Tuesday, May 5, 2020

Looking




Today I am using Rev Alan Stewart’s art, pastel reflections based on Maya Angelou’s phrase: ‘Every storm runs out of rain’
Professor Jennifer Roberts, an art historian, suggests that her students always ought, when visiting an art gallery, to choose a work and study it by looking at it for hours. (I’d always wondered why they have those fold up chairs!).   
Our tendency is often to take a few seconds or possibly a minute or two at an exhibition that we’ve paid for, before making a judgement on a painting or installation and moving on. After that glance, it is liked or disliked much as people are friended or unfriended on the internet. The students that I taught English Literature to were always brilliant at coming up with a like or dislike rating or even the amount of stats, like a rated product, but like all of us, found it more difficult to really think through how it had moved them and what it was really about.

Is it the time that we are reluctant to use, have we become too used to making quick judgements? If we want to hear something then we need to be silent, give it time. When we first look, say at a piece of art, then it’s tempting to put it into a category - Medieval, Renaissance, Impressionist, Abstract or Figurative, but by labelling it, it is silenced and put into a closed box particularly as it may be that by labelling it we also dismiss it; For example, I find myself not liking baroque architecture but liking baroque music!

It seems to me that this categorising is something we all do, religious or not. It is all too easy for a non-believer to put an idea or thought into a “religion” bin, as likewise for believers to ignore secular thinking, and creative art, and place it in the “atheism” skip. We can all miss out.

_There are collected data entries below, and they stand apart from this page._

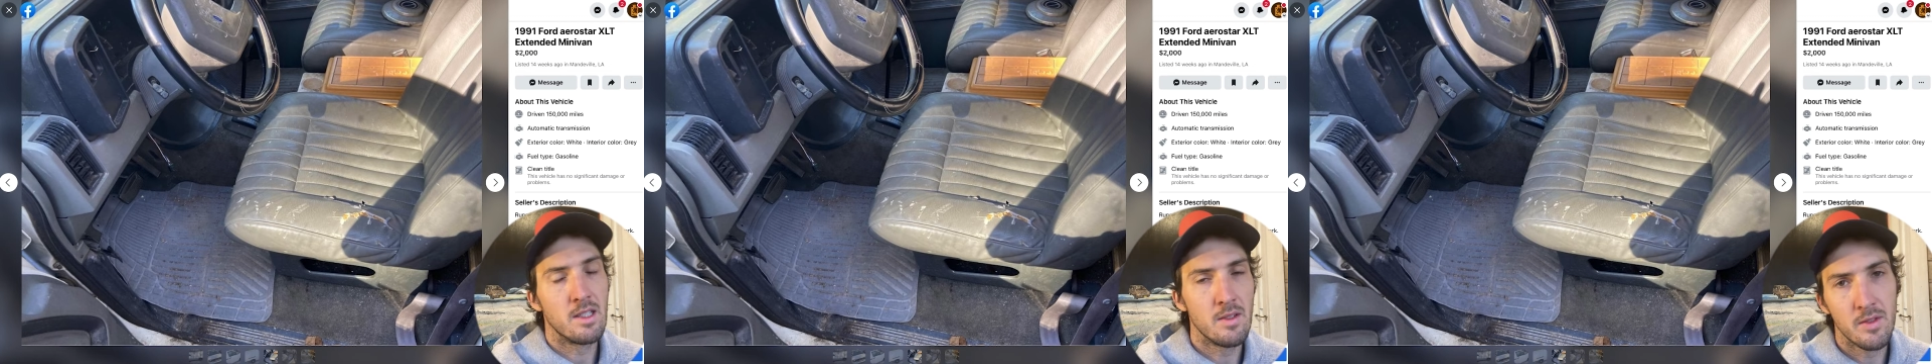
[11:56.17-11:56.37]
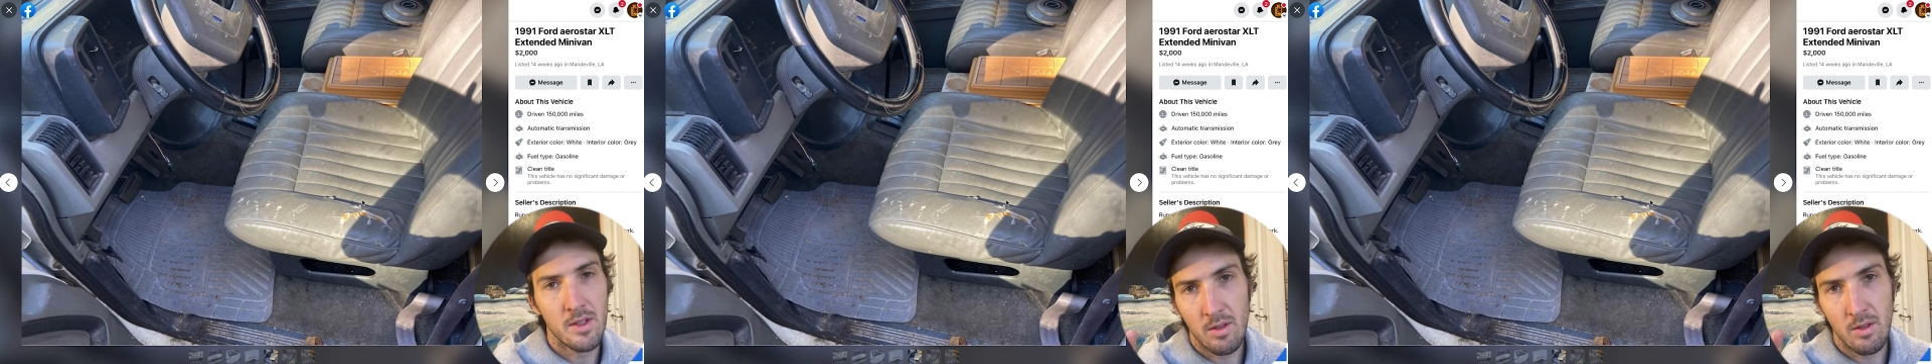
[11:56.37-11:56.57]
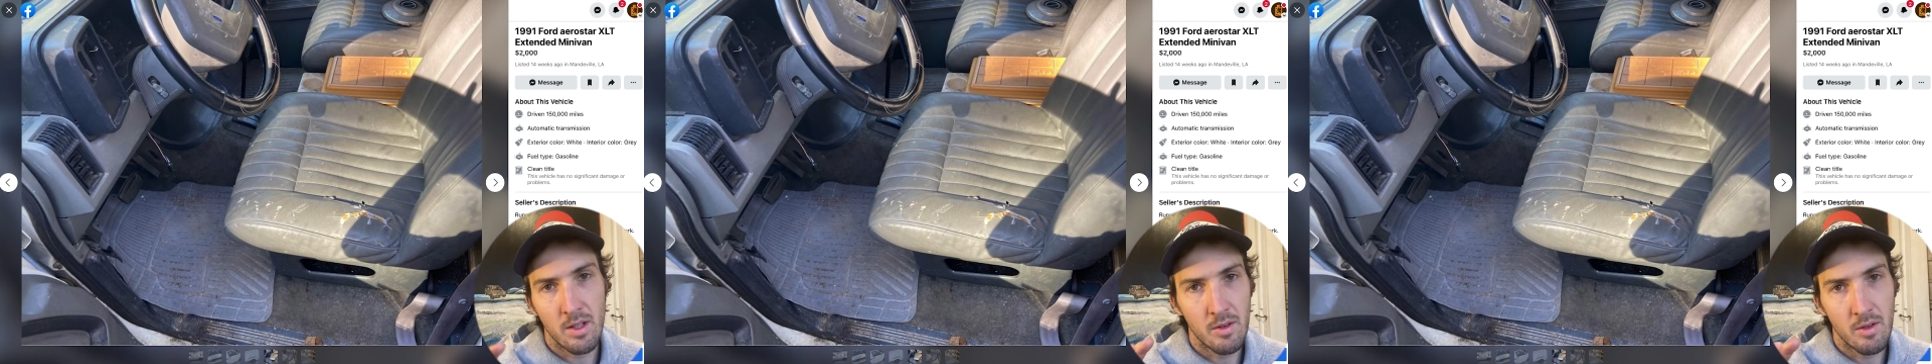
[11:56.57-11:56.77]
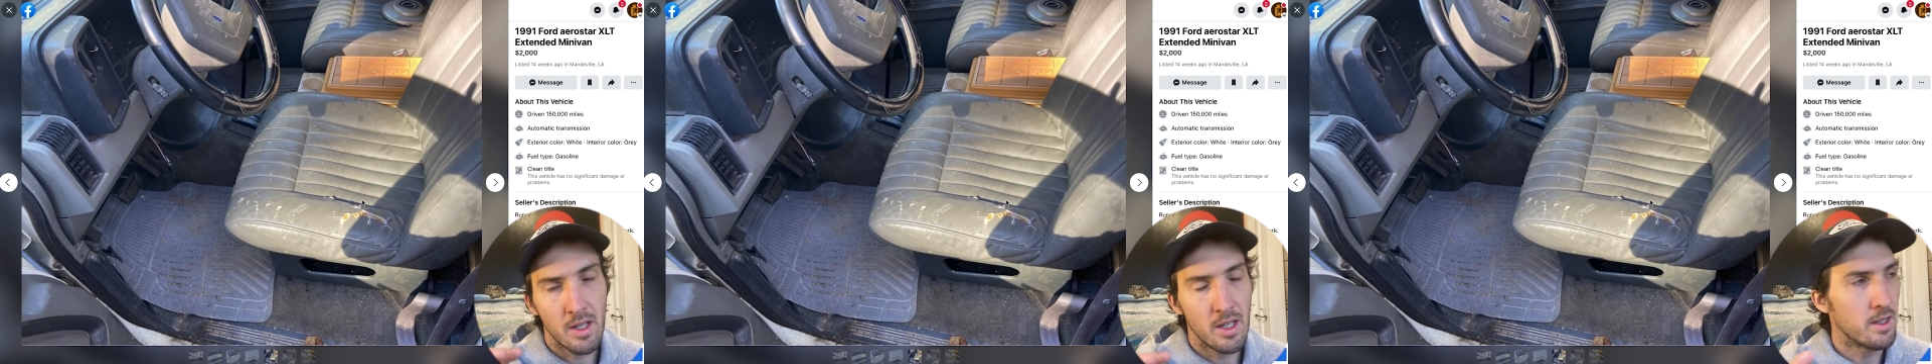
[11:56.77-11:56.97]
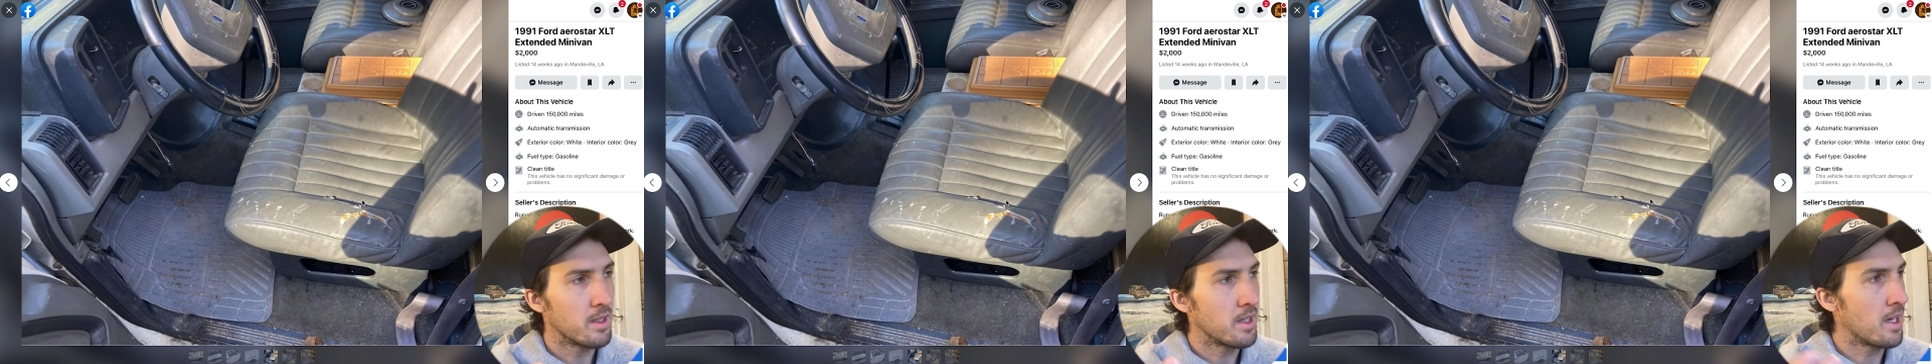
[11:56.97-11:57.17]
even though they were
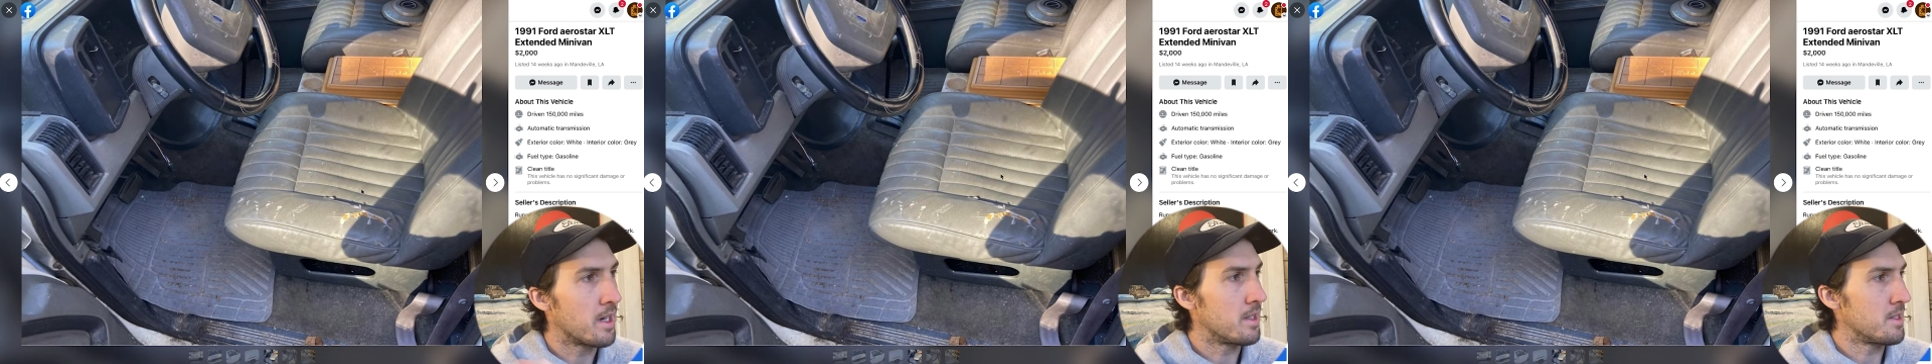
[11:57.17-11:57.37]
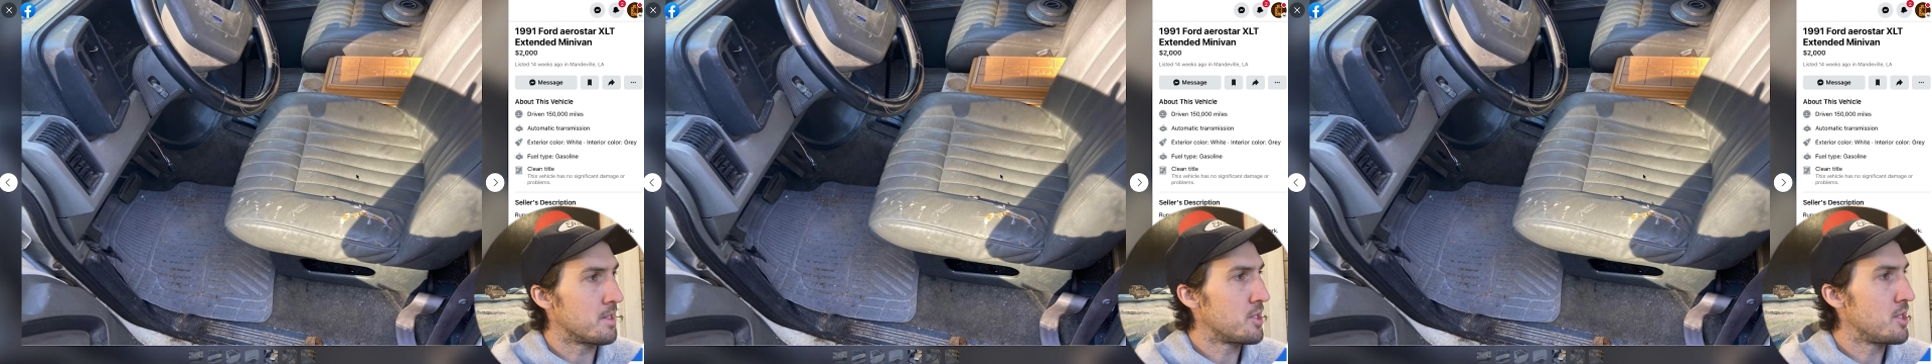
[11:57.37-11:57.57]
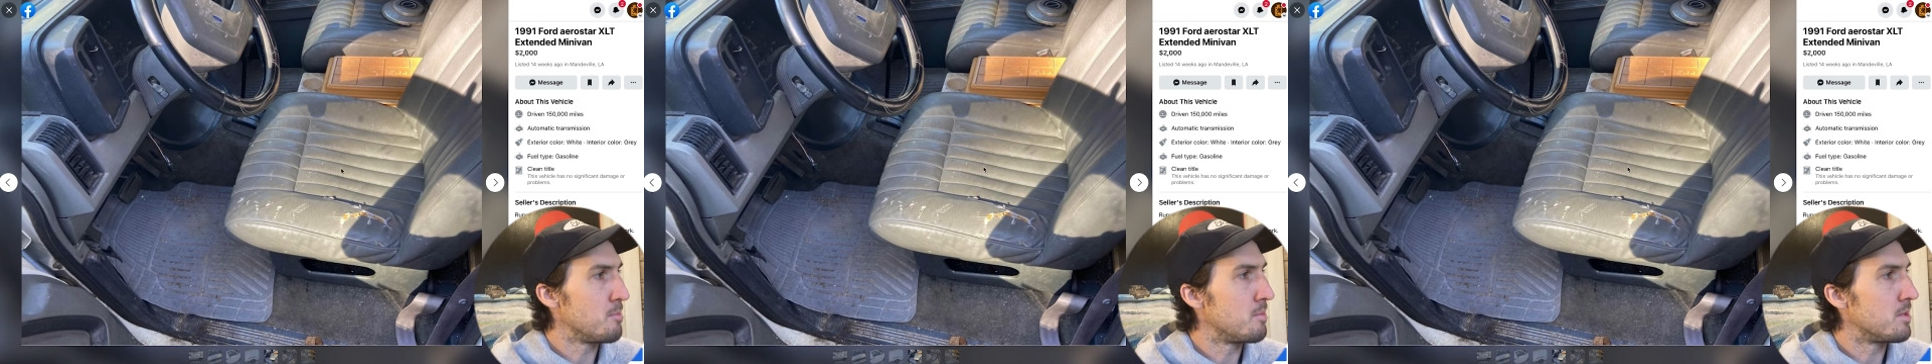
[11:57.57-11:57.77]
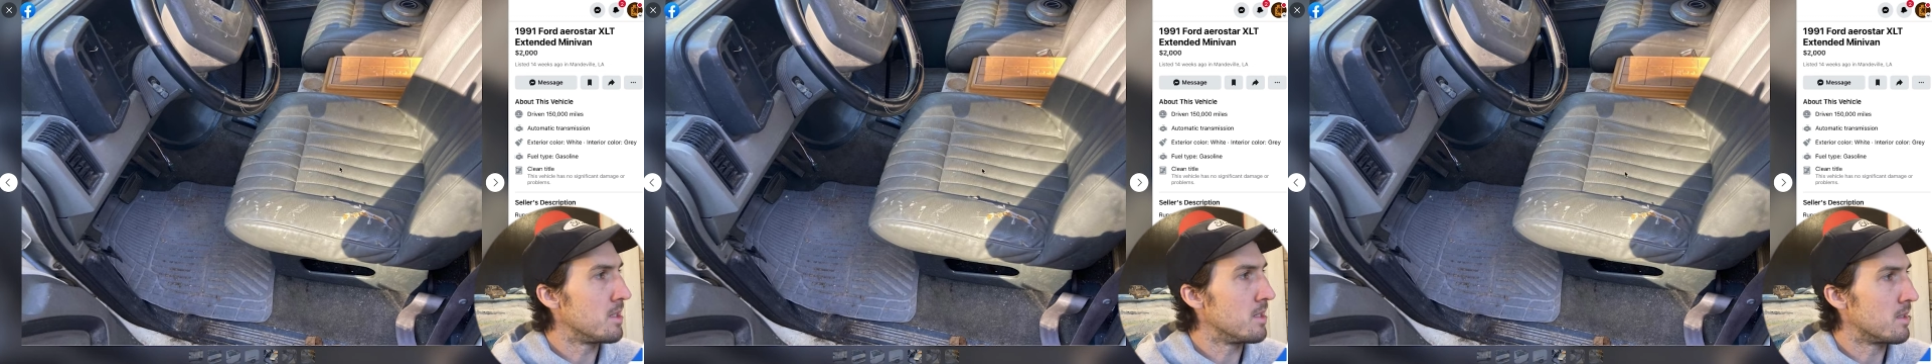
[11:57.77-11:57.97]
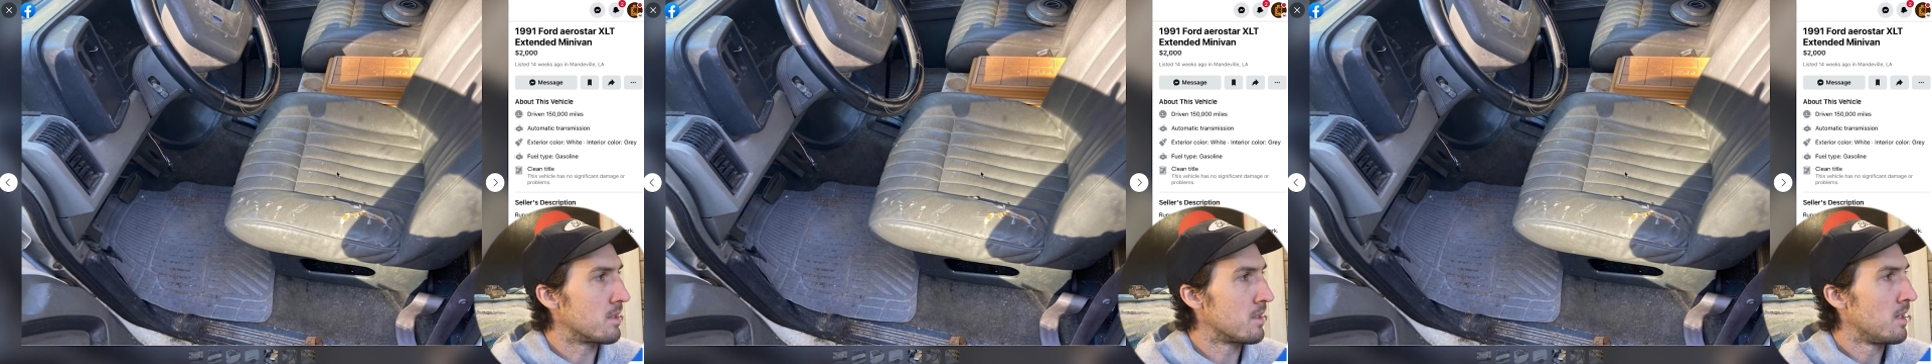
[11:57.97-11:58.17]
like kind of the cheap
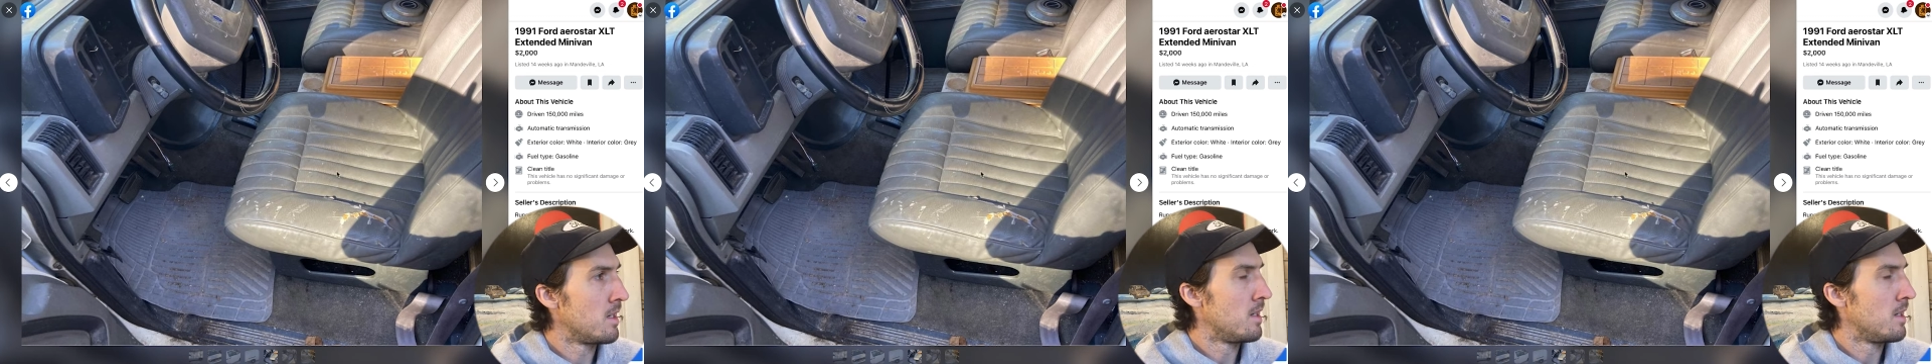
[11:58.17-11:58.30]
seats.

Looking, attentiveness, is giving time and while we are in social isolation we may find ourselves with more time than expected. We can spend more time looking, listening, allowing ourselves to re-focus and, in doing so, grow. And Prayer – a stillness to concentrate on what really matters - is attentiveness to the things of God.



Lord,
The world pulls at me,
And tempts my mind with
concerns and worries,
Free me from distracting negativity.
May your kingdom come to me,
Bringing your order and your peace.
Help me be still in your presence.
Let me be attentive and aware;
Let me look upon people and your world
with deeper understanding.
Help me to see what is needed and not necessarily what I want.
Keep me looking and listening Lord,
Giving me the eyes, ears and heart of Christ
and may your loving will guide me always.